A hierarchical self-organizing map (HSOM) is an unsupervised neural network that learns patterns from high-dimensional space and represents them in lower dimensions.
HSOM networks recieve inputs and feed them into a set of self-organizing maps, each learning individual features of the input space. These maps produce sparse output vectors with only the most responsive nodes activating, a result of competitive inhibition which restricts the number of 'winners' (i.e. active nodes) allowed at any given time.
Each layer in an HSOM network contains a set of maps that view part of the input space and generate sparse output vectors, which together form the input for the next layer in the hierarchy. Information becomes increasingly abstract as it is passed through the network and ultimately results in a low-dimensional sparse representation of the original data.
The training process results in a model that maps certain input patterns to certain labels, corresponding to high-dimensional and low-dimensional data respectively. Given that training is unsupervised, the labels have no intrinsic meaning but rather become meaningful through their repeated association with certain input patterns and their relative lack of association with others. Put simply, labels come to represent higher-dimensional patterns over time, allowing them to be distinguished from one another in a meaningful way.
This process of 'meaning-making' is the essence of HSOM networks. Not only does the learning algorithm map between input-output pairs, it also decides which pairs are most likely to result in a reliable model. This differs from a traditional supervised neural network which is tasked only with the problem of mapping between input-output pairs given to it by a supervisor. Such is the benefit of using an unsupervised learning algorithm for pattern recognition.
Self-organizing maps are useful because they automatically reduce the dimensionality of whatever data is being observed. However, if the dimensionality of the data in question is sufficiently high, a single self-organizing map will fail to reduce it while maintaining an accurate representation in the process.
The solution is to combine many self-organizing maps into one, giant structure. SOMs can be arranged in a hierarchy, wherein each layer of the hierarchy contains a set of SOMs that receive input from the previous layer and produce output to the next.
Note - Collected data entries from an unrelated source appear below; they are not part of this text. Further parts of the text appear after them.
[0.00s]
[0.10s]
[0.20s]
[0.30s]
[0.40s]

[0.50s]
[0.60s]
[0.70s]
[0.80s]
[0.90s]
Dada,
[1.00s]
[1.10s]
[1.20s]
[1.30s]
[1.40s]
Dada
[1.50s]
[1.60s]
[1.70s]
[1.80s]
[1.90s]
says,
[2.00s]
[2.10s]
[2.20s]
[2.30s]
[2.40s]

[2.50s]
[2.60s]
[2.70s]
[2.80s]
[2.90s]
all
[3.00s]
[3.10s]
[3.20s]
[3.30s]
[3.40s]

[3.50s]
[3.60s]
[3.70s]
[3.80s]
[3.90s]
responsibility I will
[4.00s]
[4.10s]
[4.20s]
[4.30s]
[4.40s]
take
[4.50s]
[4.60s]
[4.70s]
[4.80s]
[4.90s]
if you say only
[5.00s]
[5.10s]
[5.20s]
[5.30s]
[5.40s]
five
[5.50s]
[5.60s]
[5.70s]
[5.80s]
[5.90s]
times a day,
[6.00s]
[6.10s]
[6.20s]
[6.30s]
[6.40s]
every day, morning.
At the bottom of the hierarchy, SOMs receive raw data as input just as a typical singular SOM would do. Each SOM can only see part of the input space of their layer, and are forced to produce an output based on that. The set of outputs from all the SOMs in a layer are concatenated into a single output vector. This output vector is sparse due to the fact that each SOM has only one node active at any given time. The layer output thus has the same sparsity as an individual SOM.
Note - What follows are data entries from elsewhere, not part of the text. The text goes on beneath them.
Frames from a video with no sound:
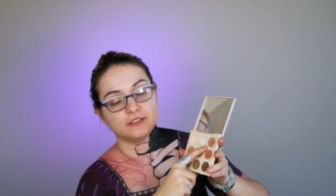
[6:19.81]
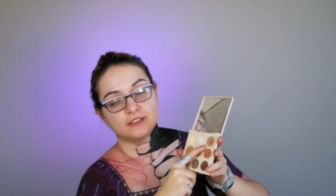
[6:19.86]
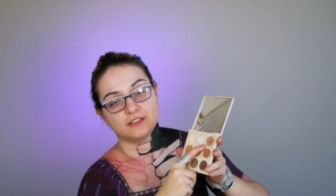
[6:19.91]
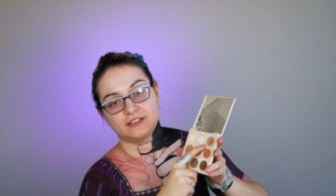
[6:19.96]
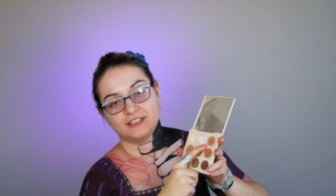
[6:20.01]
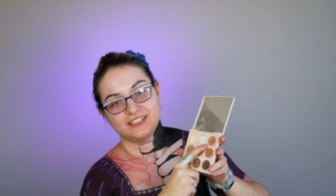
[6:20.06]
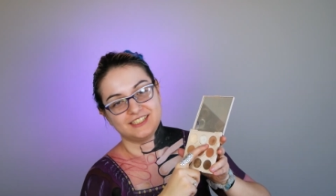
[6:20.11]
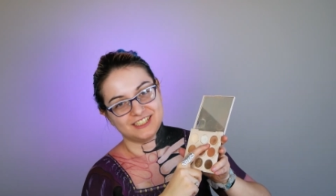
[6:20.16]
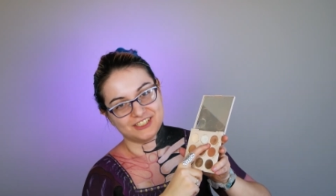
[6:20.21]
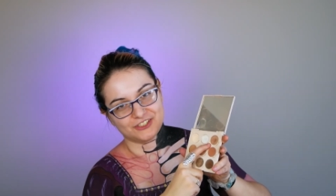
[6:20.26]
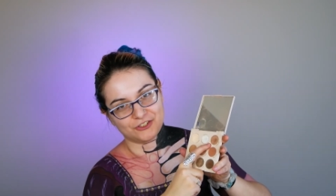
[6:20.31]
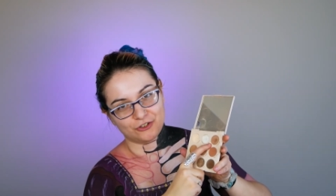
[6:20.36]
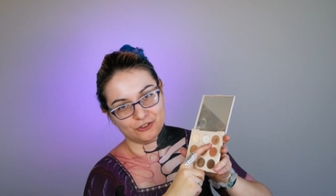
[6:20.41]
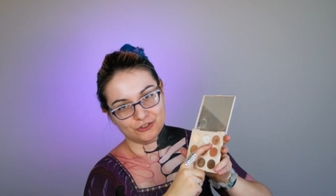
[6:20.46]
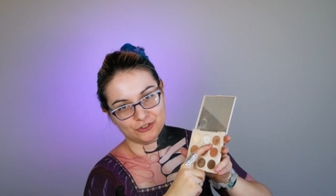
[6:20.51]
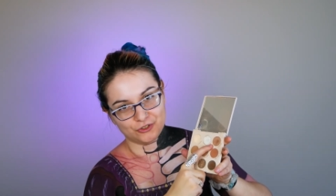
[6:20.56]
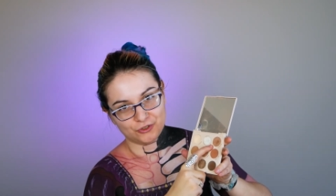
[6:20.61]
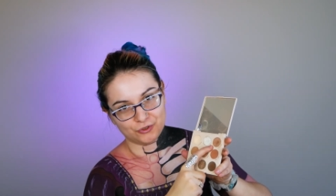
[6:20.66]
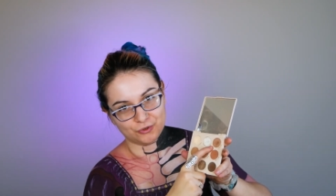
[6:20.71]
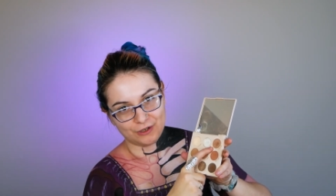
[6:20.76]
This is
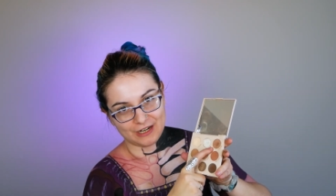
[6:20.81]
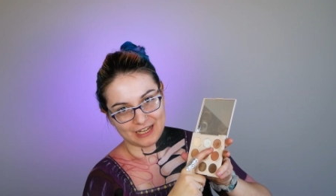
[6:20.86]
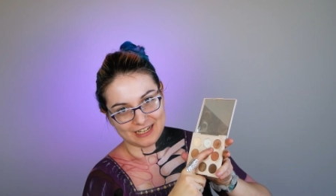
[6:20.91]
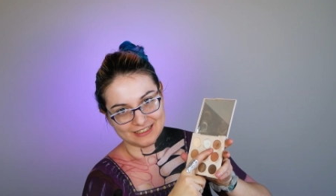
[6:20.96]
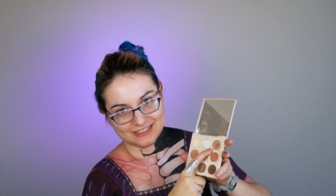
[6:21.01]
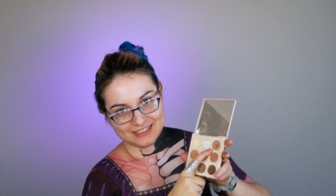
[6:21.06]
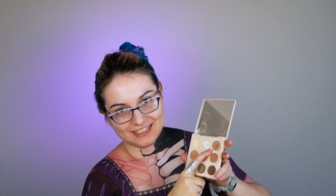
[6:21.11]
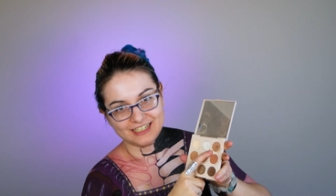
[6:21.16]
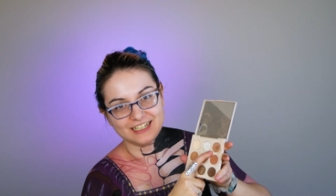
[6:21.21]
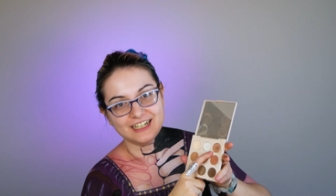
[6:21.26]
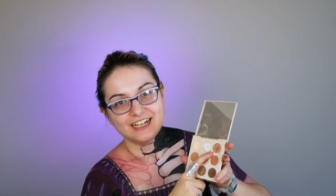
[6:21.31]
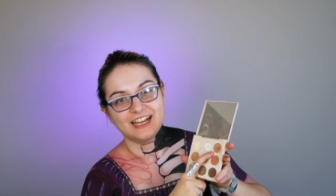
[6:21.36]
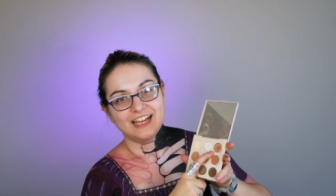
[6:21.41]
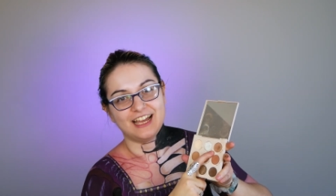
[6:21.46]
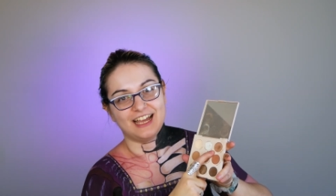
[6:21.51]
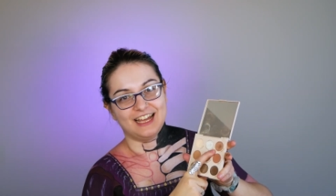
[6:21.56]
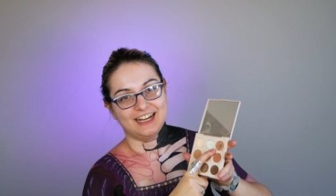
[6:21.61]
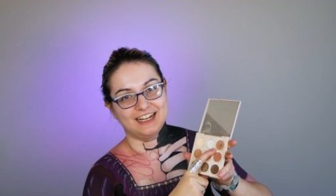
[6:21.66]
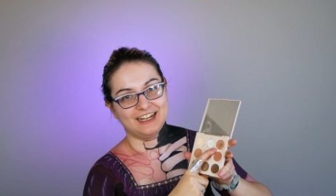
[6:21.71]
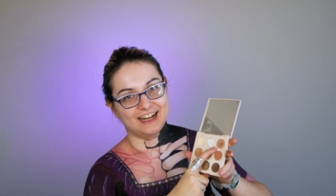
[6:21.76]
called Culada,
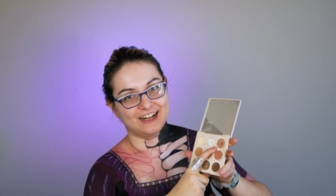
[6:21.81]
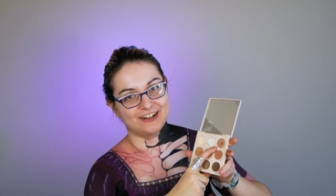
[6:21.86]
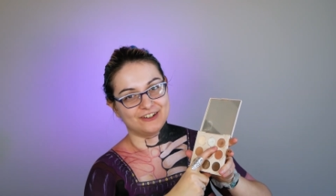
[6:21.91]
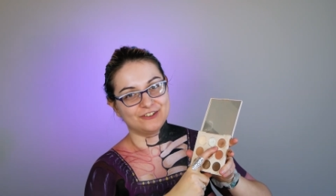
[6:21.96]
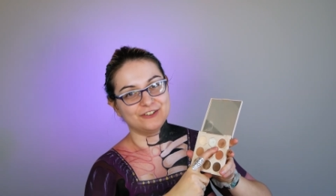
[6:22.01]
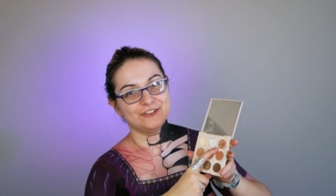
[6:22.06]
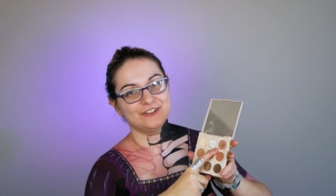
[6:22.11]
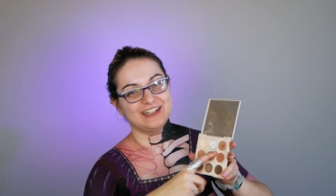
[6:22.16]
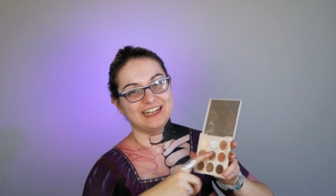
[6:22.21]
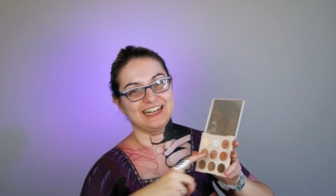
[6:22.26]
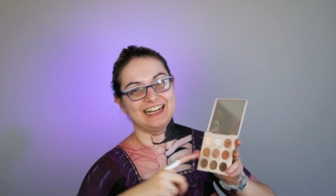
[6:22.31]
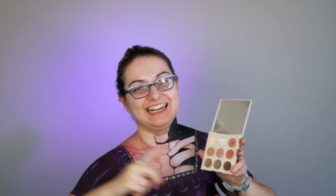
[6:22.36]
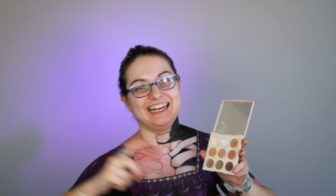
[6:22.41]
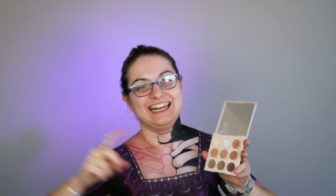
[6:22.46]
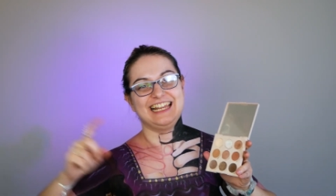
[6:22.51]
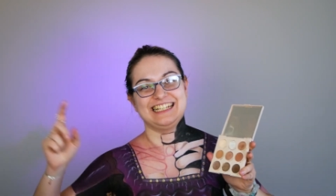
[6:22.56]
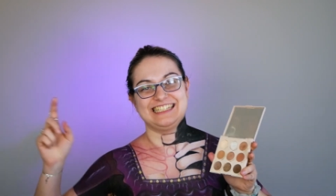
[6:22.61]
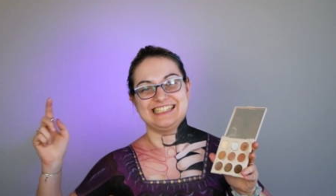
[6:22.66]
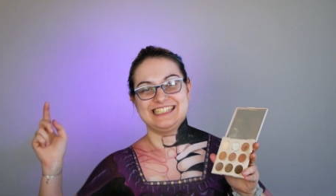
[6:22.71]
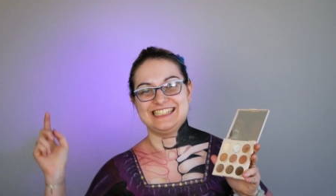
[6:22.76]
and now
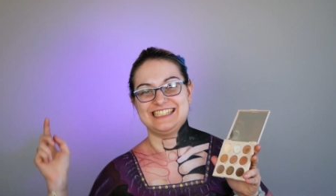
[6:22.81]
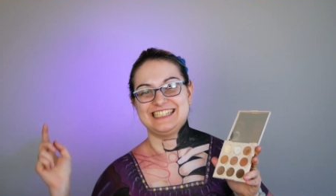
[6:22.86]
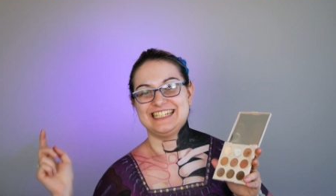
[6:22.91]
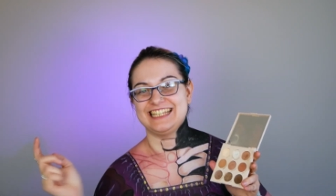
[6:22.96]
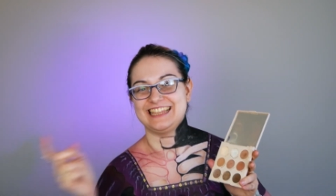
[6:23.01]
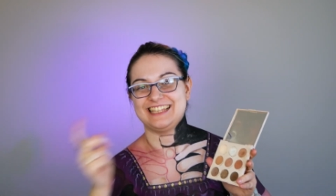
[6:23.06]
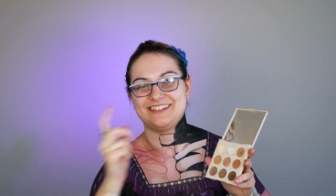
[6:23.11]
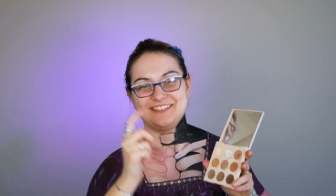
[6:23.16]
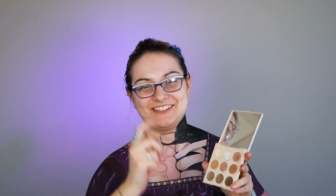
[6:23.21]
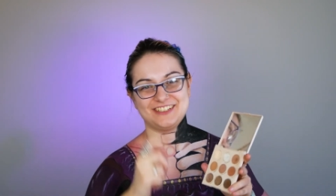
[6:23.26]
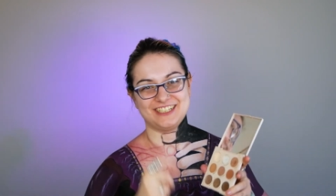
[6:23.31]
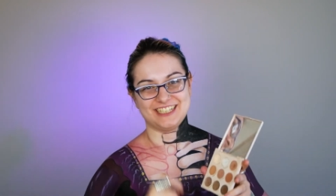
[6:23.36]
let's see them on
By stacking layers on top of one another and reducing the number of SOMs per layer as the hierarchy grows, it is possible to create a system that adequately maps high-dimensional data down to a low-dimensional representation without facing the problems described above. Such a system also behaves externally like an individual SOM, meaning the interface that allows data to be processed by an SOM is the exact same as that which allows a hierarchy of SOMs to process data. The only difference is that the output of the hierachy has passed through multiple stages of dimensionality reduction, whereas the output of an SOM has only gone through a single stage.
Install hsom:
pip install git+https://github.com/CarsonScott/HSOM.git
Requirements:
- numpy
- json